Lately I happened to read the aforementioned book. The words struck me very much because the author, in a few lines, managed to “catalog” billions of possible causes of falling in love into a few simple categories. A reading that, I will not hide from you, has been very useful for me to understand even those falls in love that concern me closely, mine or those of those women who have shared or share pieces of the road with me.
In fact, understanding why a love was born is very useful. It is useful when we are still together because, if we know the reasons for approaching our partner we will be better able to meet their needs, keeping them so close to us for as long as possible. But, it seems strange to say, understanding the reasons for falling in love can often be useful for understanding when and why a love has ended. Yes, because when no history dies we are often led to an excess of self-criticism, we feel guilty, unsuitable. Sometimes it even falls into deep depressive crises. Yet many times a story ends up with dynamics external to the couple, perhaps inherent in one of the two, inherited from childhood or from past stories, but still terribly current.
Now, I cannot conclude this post without answering a fundamental question that perhaps you too are indirectly asking me: and I, Roberto Maggio, why do I fall in love?

And me?

Well, a premise that must absolutely be made before answering this question is that the reasons that can push me today are different from those I could have at 20, 30 or 40 years old. There were several reasons why today’s Roberto is a completely different person from yesterday’s, and probably from tomorrow’s. Therefore, there are no standard answers, ad personam, but rather “per aetate”.
Today my answer would be this, “I fall in love because I still want to be amazed”. I don’t do it out of a need for company, or to avoid loneliness. I don’t do it to appear or to please. I don’t do it because otherwise I would look like a loser. I fall in love because after a life so full of experiences and satisfactions on all possible fronts, today I feel that love is still that front capable of clearing the cards of my certainties, of my convictions. Love manages to scratch my atavistic calm, giving me rich doses of anxiety, alternating with oceans of pleasure. It could almost be summed up that falling in love helps me feel alive again, but that would be entirely correct. The reasoning is finer and relates precisely to an innate need of mine, that of the child who later became an adult who, however, kept within himself that longing for amazement, the one that as a child made me remain open-mouthed in front of a new game, that which now keeps me awake late into the night in endless chats.

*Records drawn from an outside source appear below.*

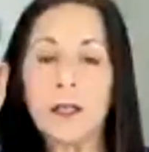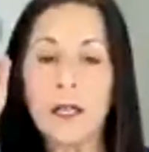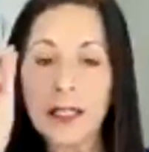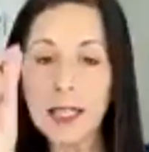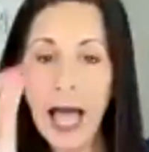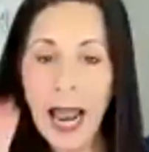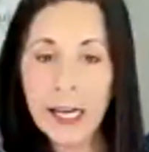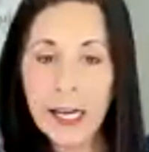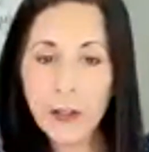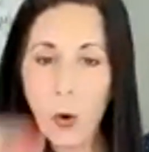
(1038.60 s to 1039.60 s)

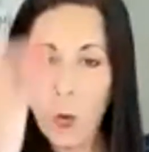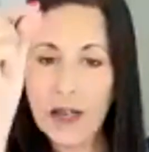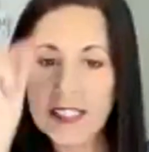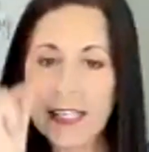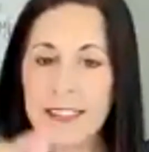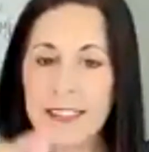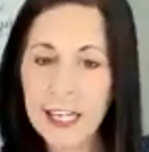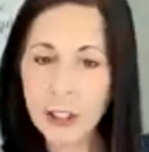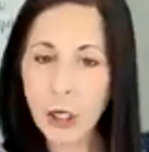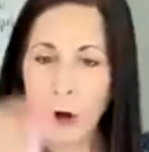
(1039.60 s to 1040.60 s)
Goliath was the
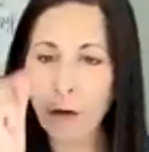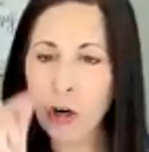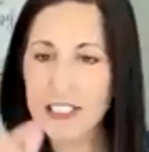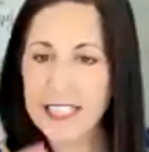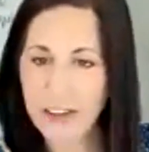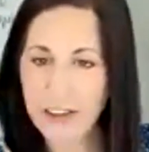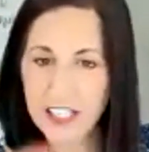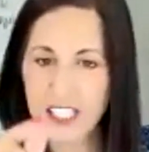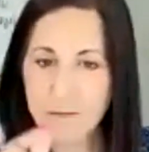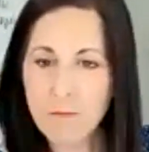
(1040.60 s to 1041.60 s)
signal for
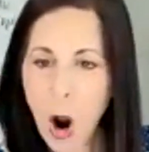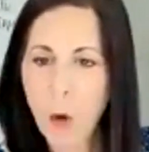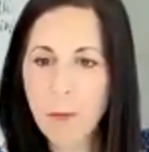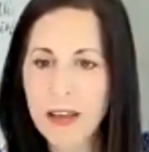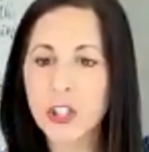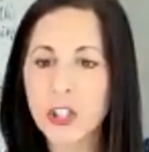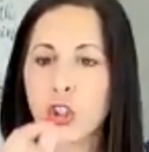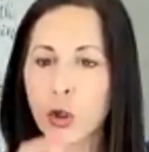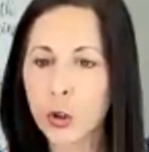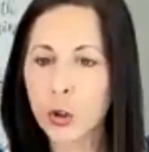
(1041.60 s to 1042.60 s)
David's moment.
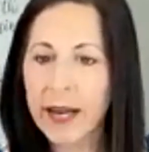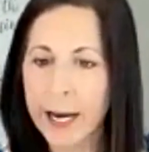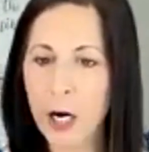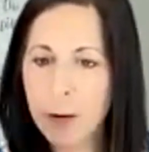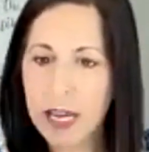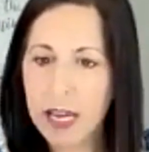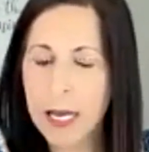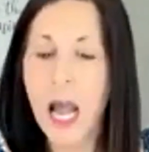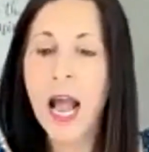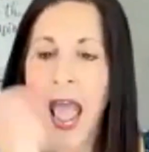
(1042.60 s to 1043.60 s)
Do you hear me?
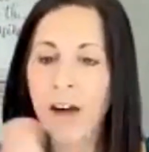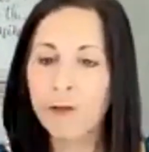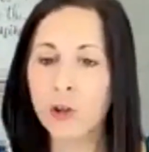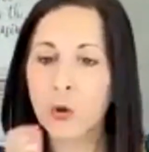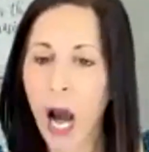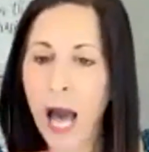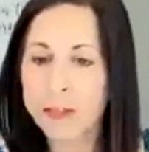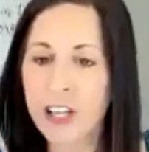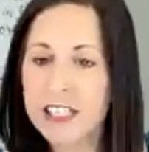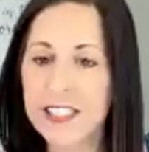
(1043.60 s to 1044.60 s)
Have you caught
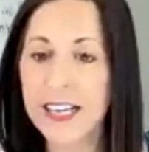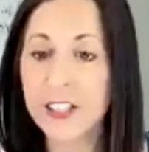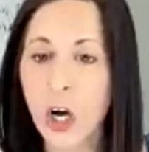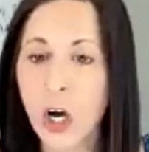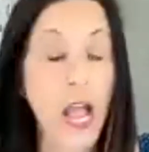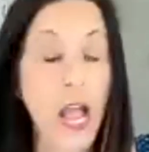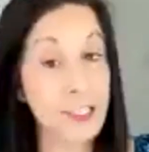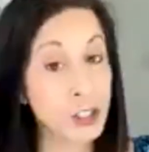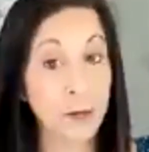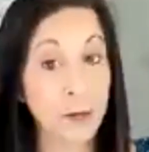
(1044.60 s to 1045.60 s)
the signal? It
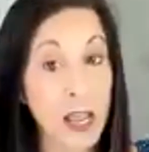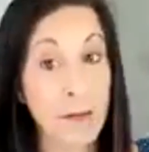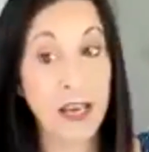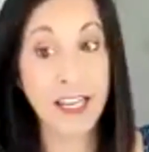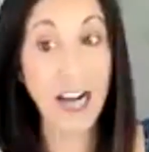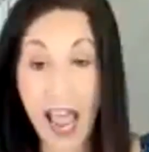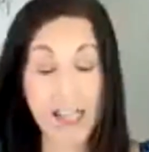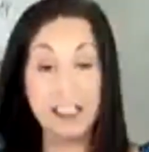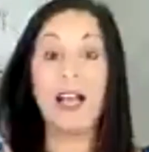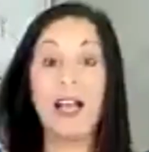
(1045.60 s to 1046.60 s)
took me a minute. I had
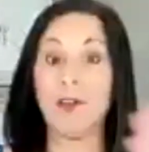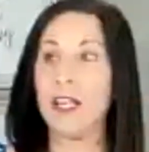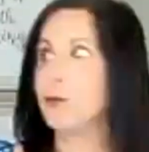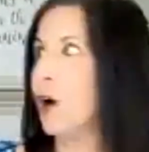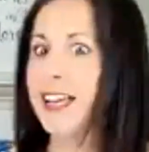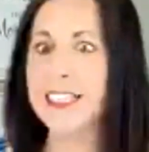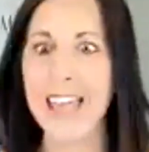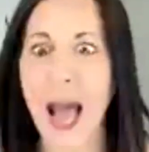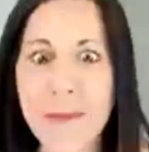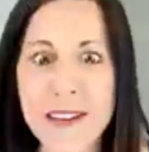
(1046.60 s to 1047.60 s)
to like realize what is
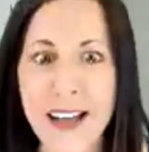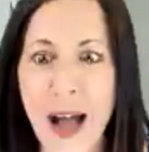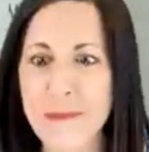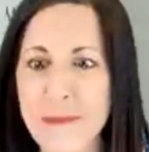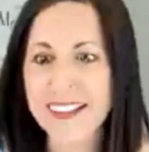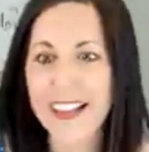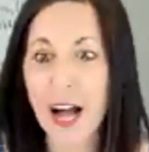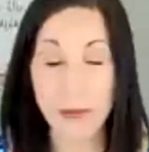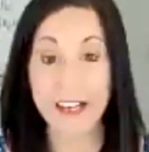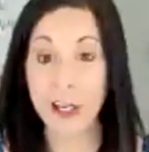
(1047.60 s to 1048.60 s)
happening. I am like
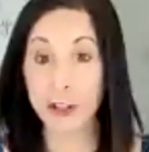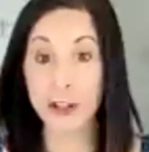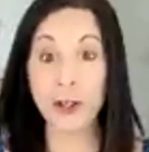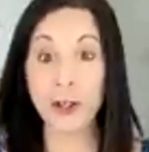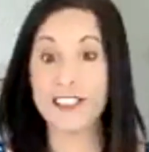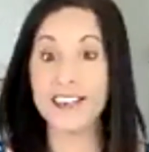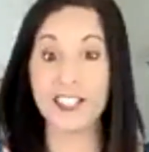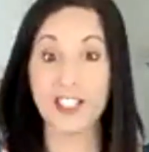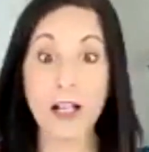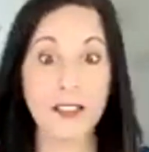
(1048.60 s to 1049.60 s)
being accused and
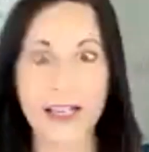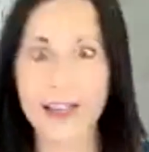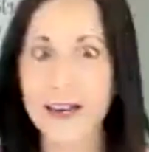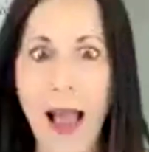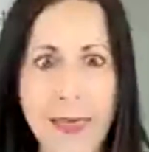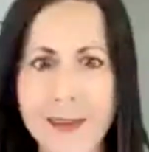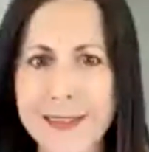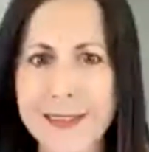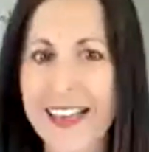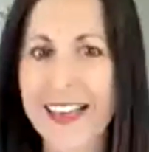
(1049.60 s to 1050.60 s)
assaulted, and I, this
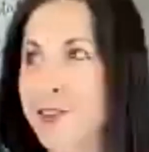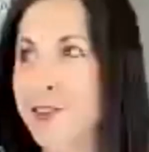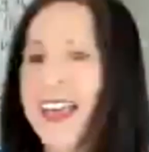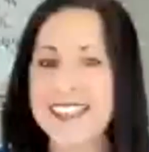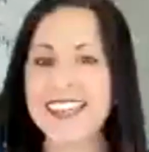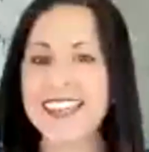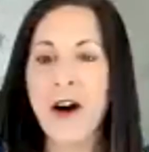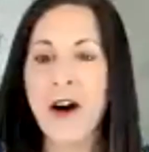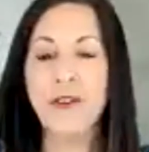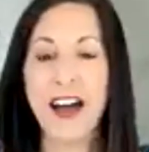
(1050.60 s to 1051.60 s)
is like crazy.
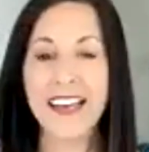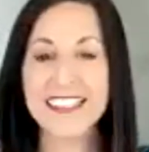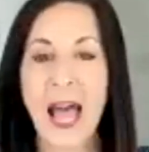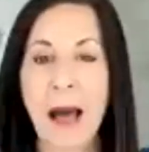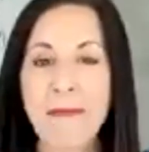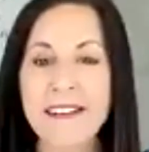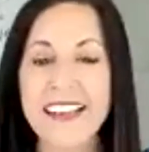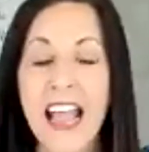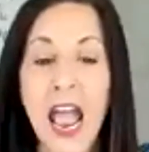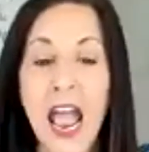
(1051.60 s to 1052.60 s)
What is happening?
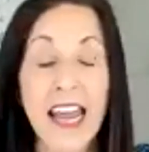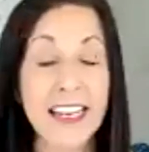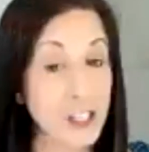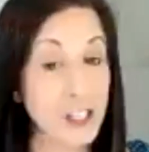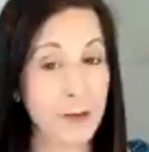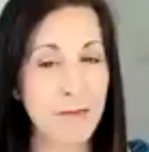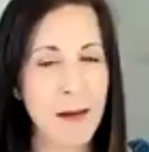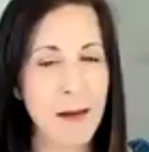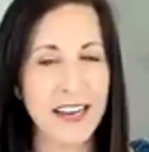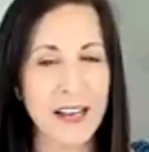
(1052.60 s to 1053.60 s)
And it took me
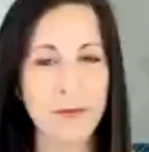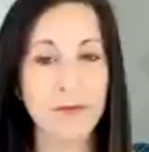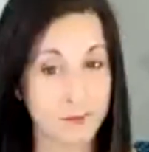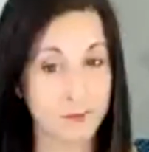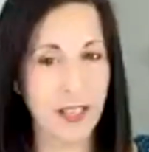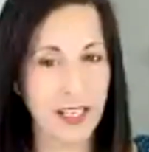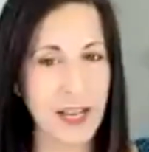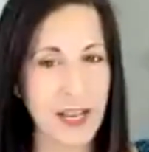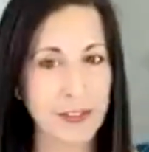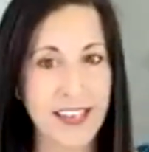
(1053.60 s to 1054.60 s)
a minute, a
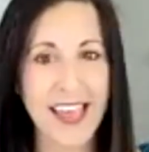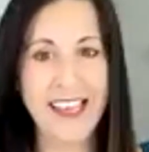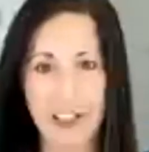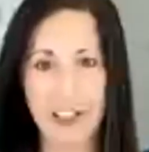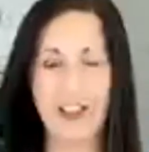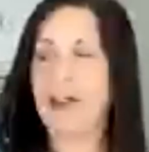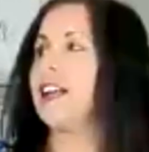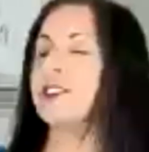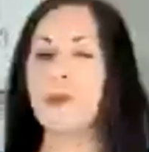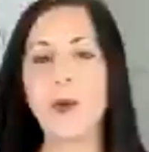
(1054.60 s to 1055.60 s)
couple days of like,
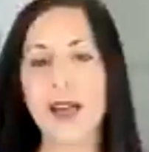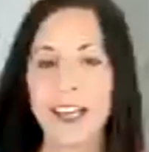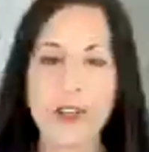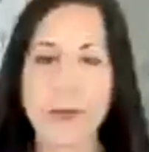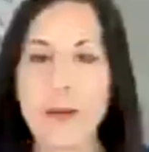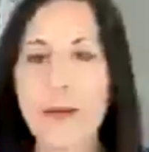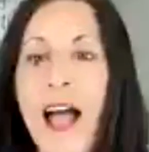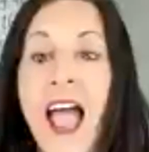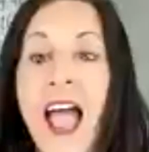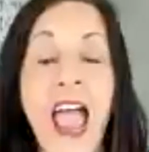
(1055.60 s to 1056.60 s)
okay, so what do I got to do? Blah, blah.
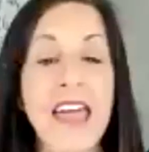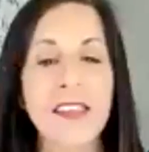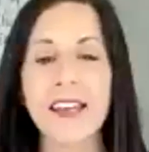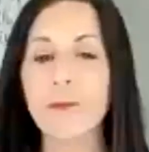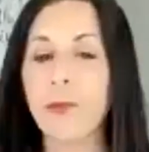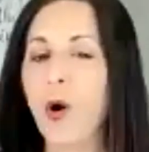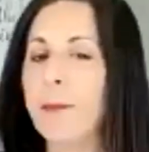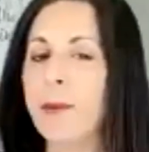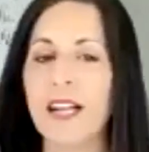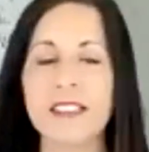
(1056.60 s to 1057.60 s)
And then, boy,
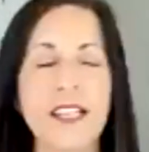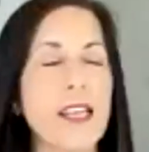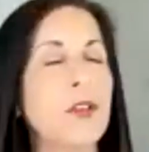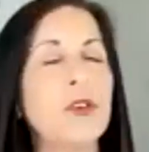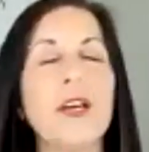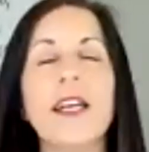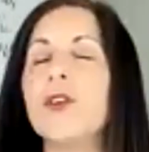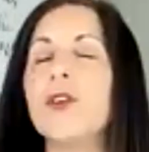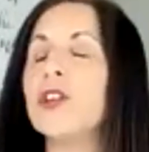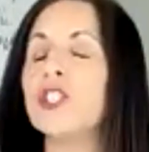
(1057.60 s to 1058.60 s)
but I'll tell you, when you get
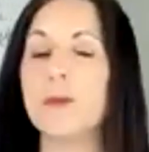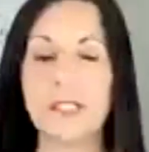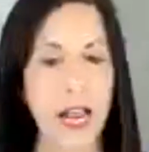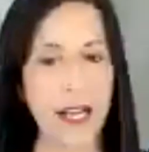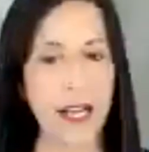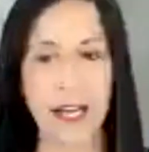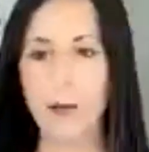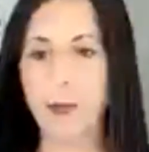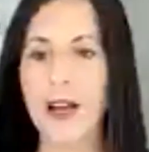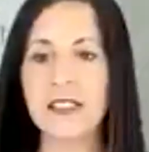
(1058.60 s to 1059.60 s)
into worship, because then I got in the
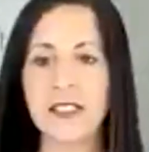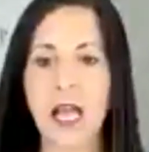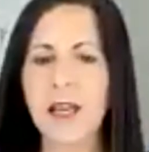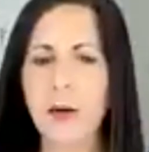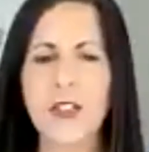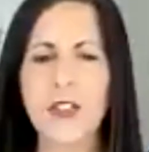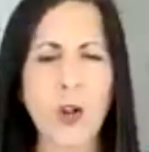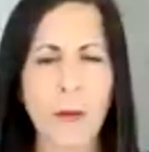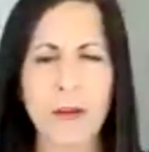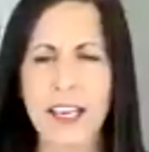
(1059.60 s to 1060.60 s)
presence, I began, and the
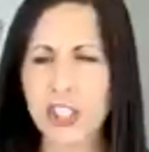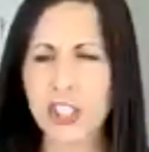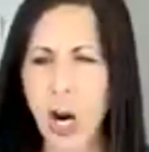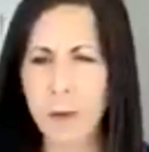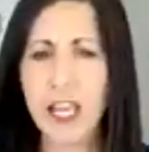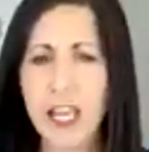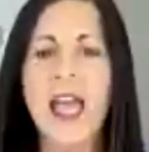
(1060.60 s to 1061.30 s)
Lord began to show me.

Falling in love for me is a daily source of amazement capable of giving my days a different meaning each time, a brand capable of differentiating today from tomorrow, always. I have an incredible need for that amazement that falling in love and I would not have been able to imagine my life without. I spent my years traveling the world photographing, behind my mirrorless, the most incredible works of nature and art on 5 continents, and often feeling the presence, behind these works, of something bigger than us, but able to make sense of the little things in us.
And when I fell in love, I did nothing but host that presence, that greatness within me. In falling in love, I made sense of time, I made sense of what I was doing and, strangest thing, I also made sense of boredom. Today, looking back, they can say that I would be able to write the rest of my life without the money, work, wealth and property that I have accumulated so far. I would be able to see myself without so many faithful travel companions who have always been close to me. I might be able to see myself even without them. But I would not be able to imagine a single day of my future without, at least, the prospect of that love that has so far pushed me, sometimes with anger, sometimes with sweetness, but always with great strength, a fire that is always burning. , endless.